Work item -> Output the lines of the entries below beginning at the one with "[12:34.43-12:35.43]" and ending with the last, exactly as written and without pictures.

[Dataset entries]
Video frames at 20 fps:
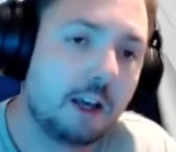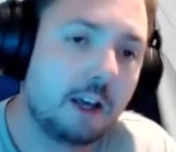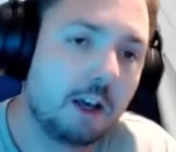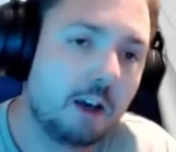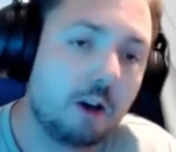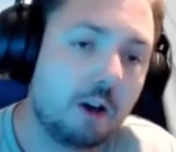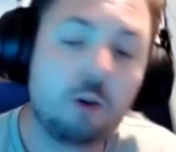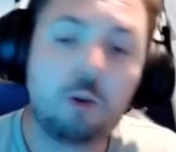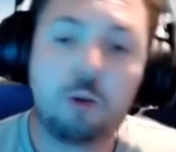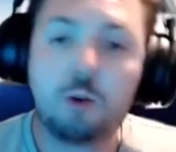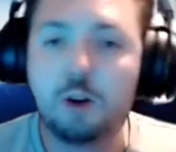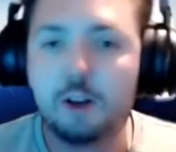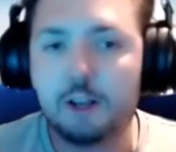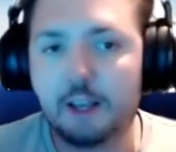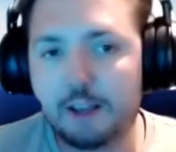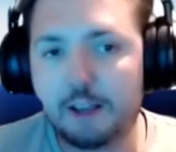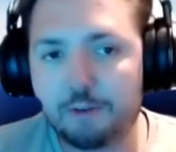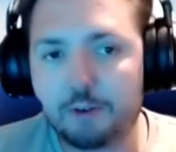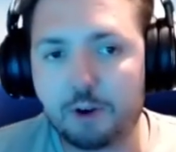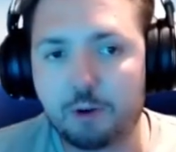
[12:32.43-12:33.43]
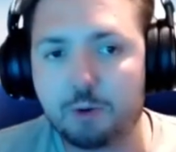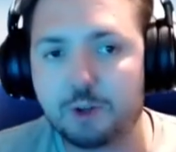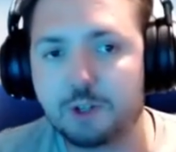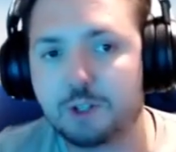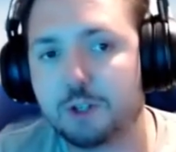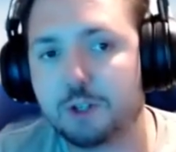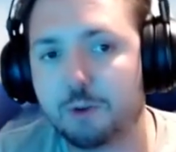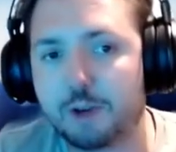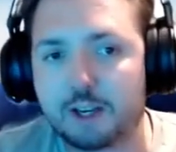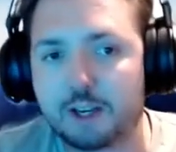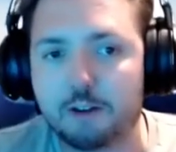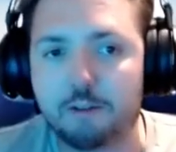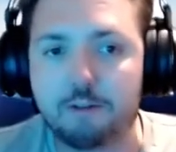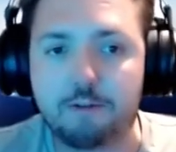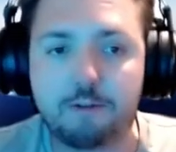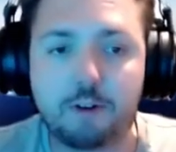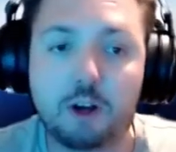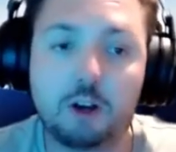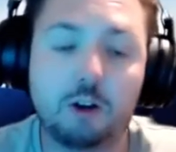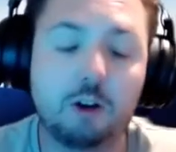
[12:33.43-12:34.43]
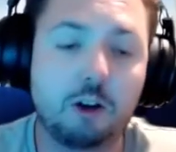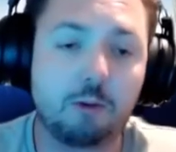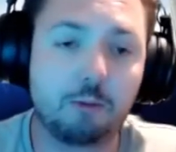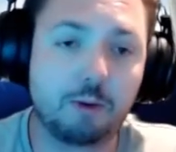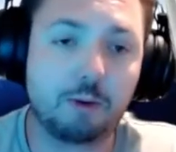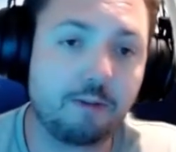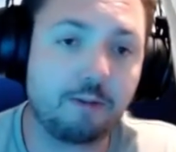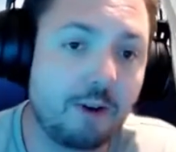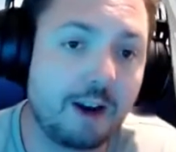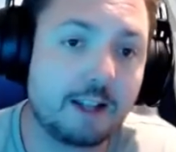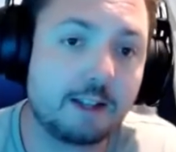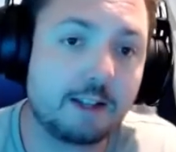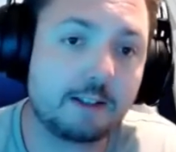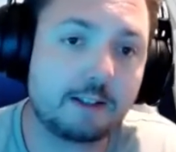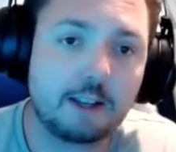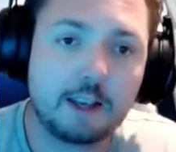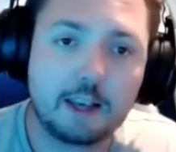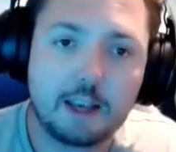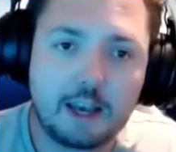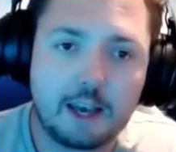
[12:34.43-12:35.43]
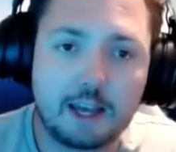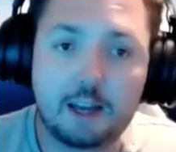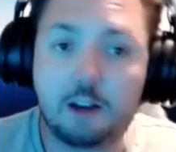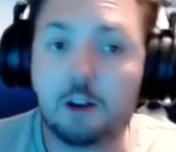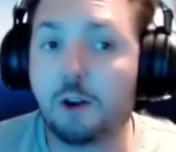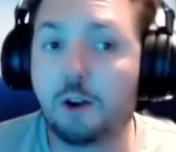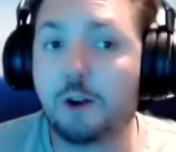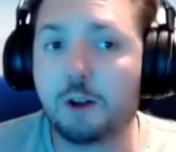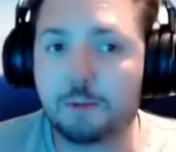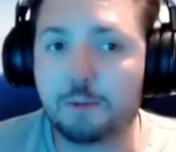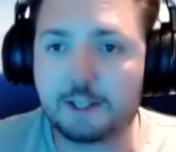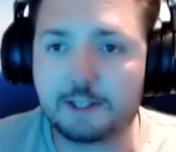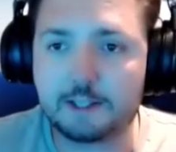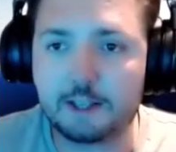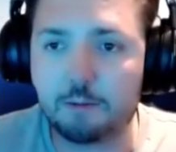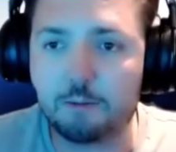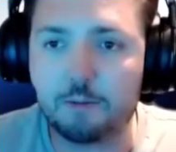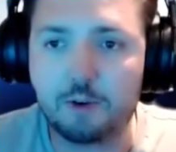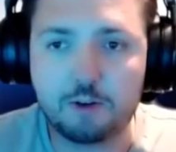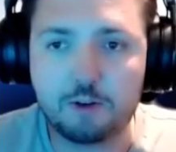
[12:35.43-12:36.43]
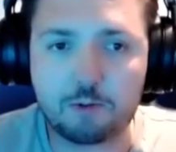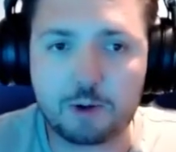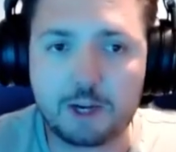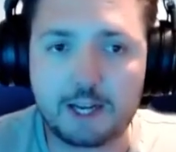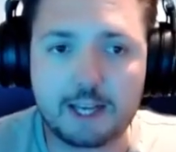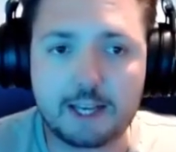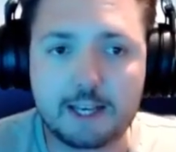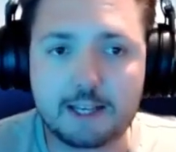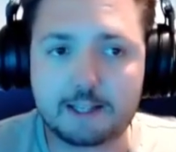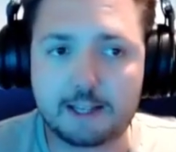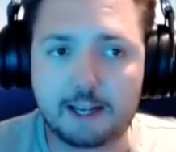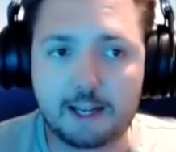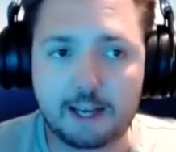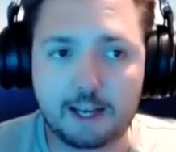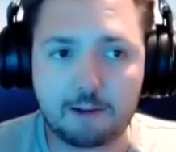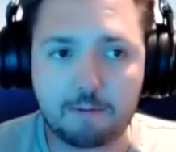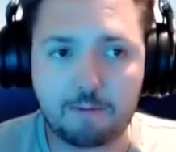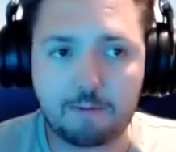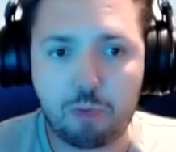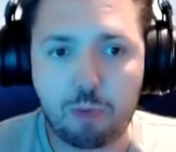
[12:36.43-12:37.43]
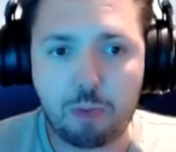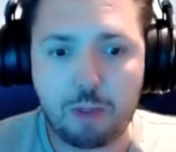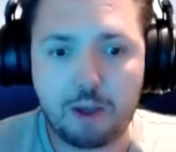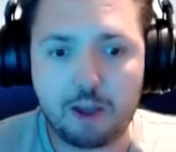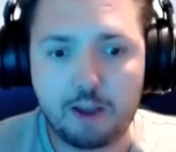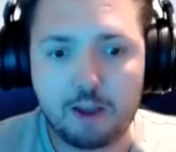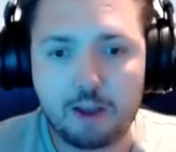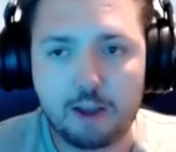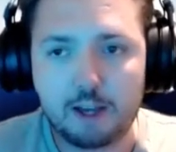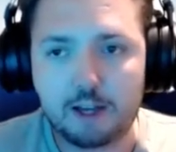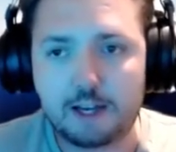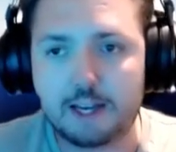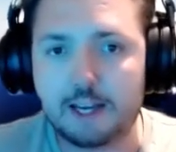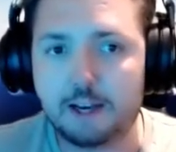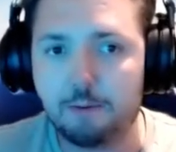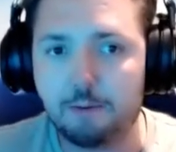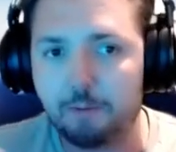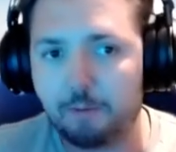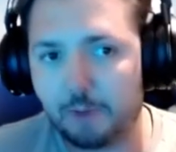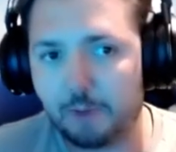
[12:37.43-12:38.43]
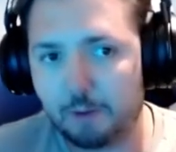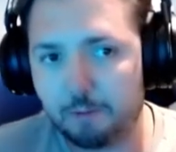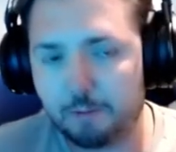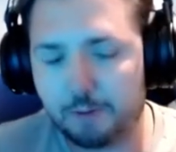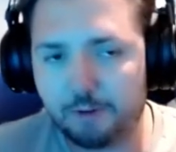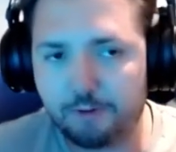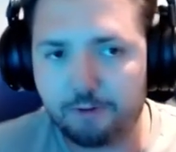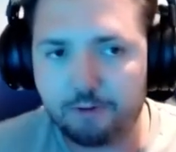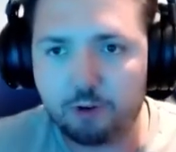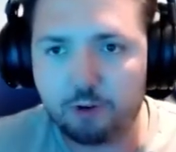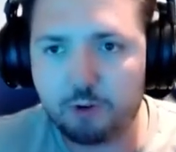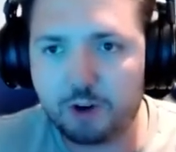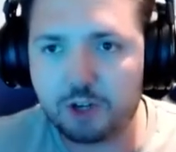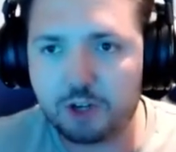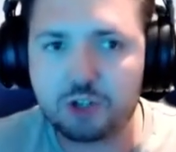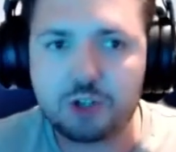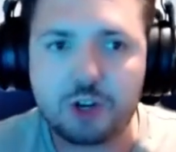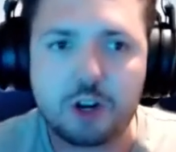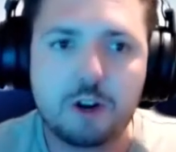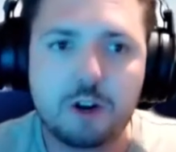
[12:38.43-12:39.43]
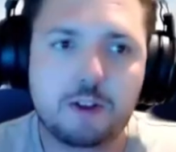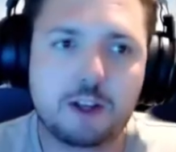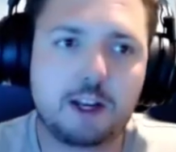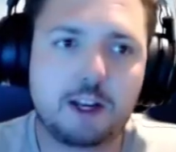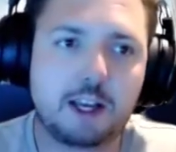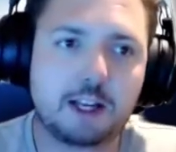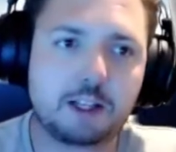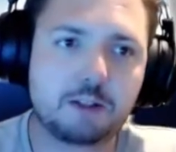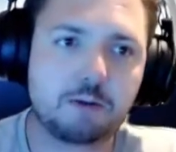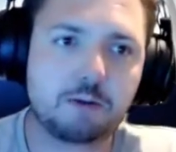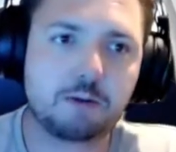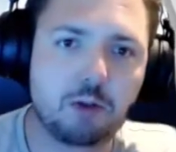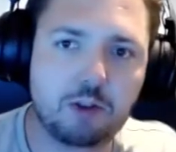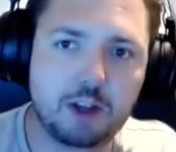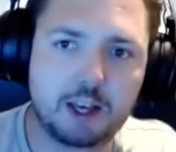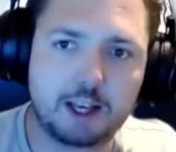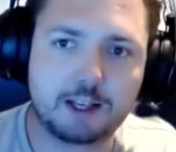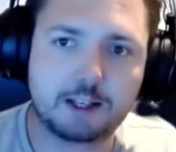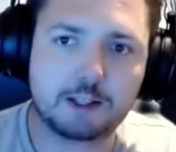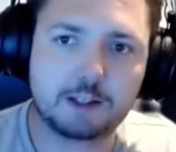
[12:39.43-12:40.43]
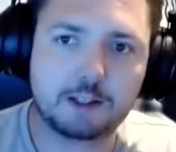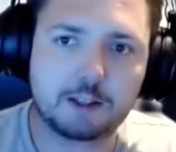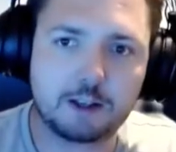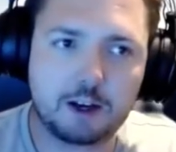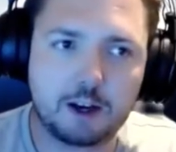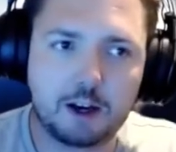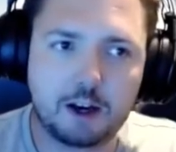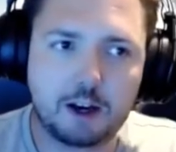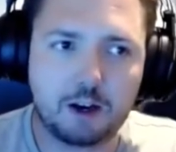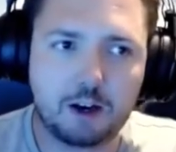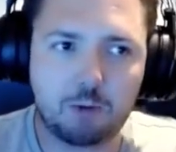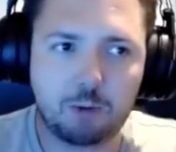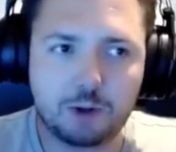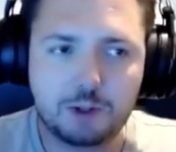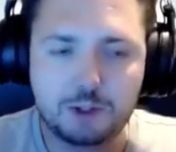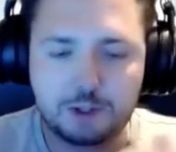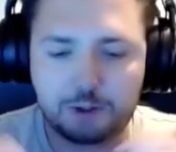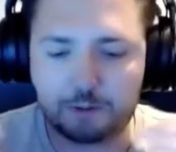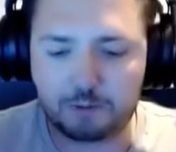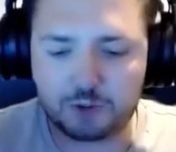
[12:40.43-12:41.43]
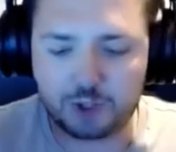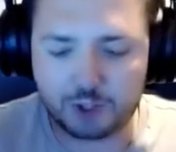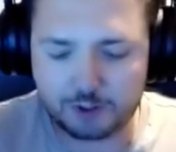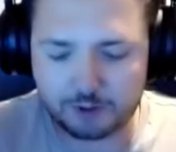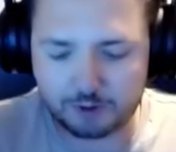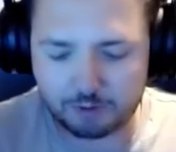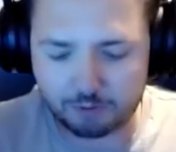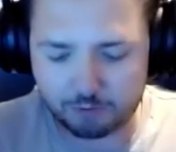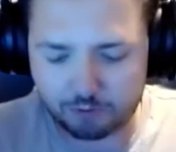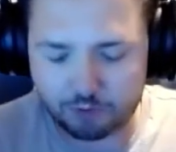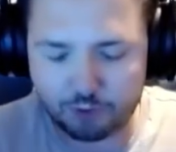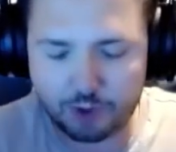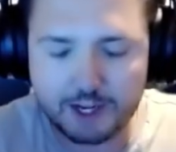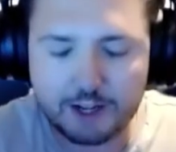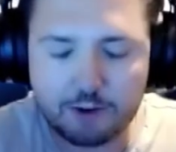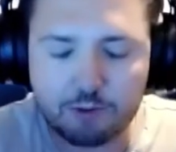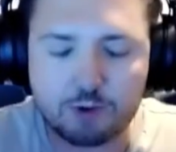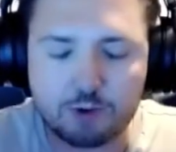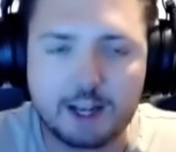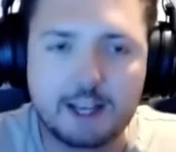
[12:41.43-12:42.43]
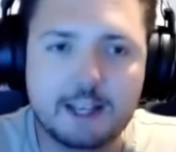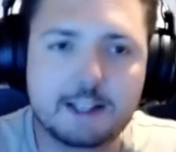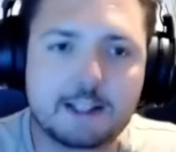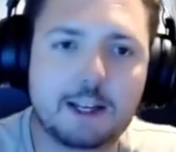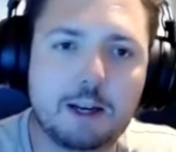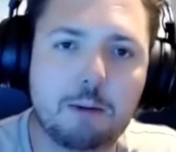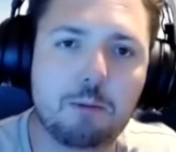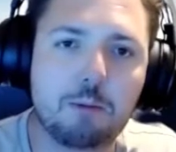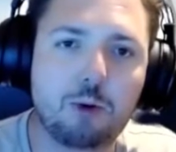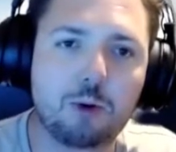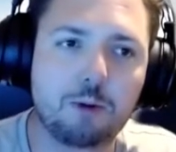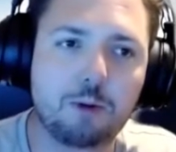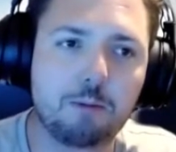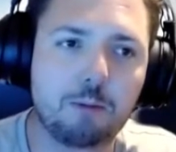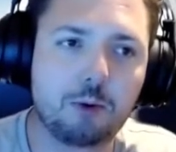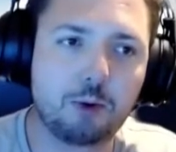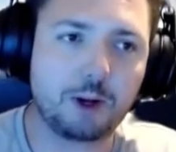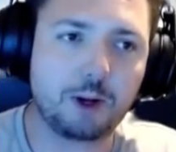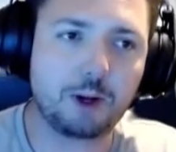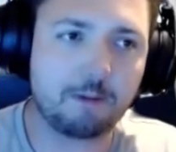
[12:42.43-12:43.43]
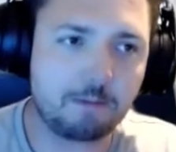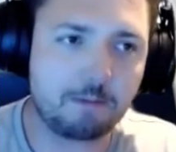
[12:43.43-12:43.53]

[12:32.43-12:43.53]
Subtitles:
Or if I want to, I can fly online with friends and load up the sim really easily. Now, before I show you the next few things, I want to just really raise an important point.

The answer ->
[12:34.43-12:35.43]
[12:35.43-12:36.43]
[12:36.43-12:37.43]
[12:37.43-12:38.43]
[12:38.43-12:39.43]
[12:39.43-12:40.43]
[12:40.43-12:41.43]
[12:41.43-12:42.43]
[12:42.43-12:43.43]
[12:43.43-12:43.53]

[12:32.43-12:43.53]
Subtitles:
Or if I want to, I can fly online with friends and load up the sim really easily. Now, before I show you the next few things, I want to just really raise an important point.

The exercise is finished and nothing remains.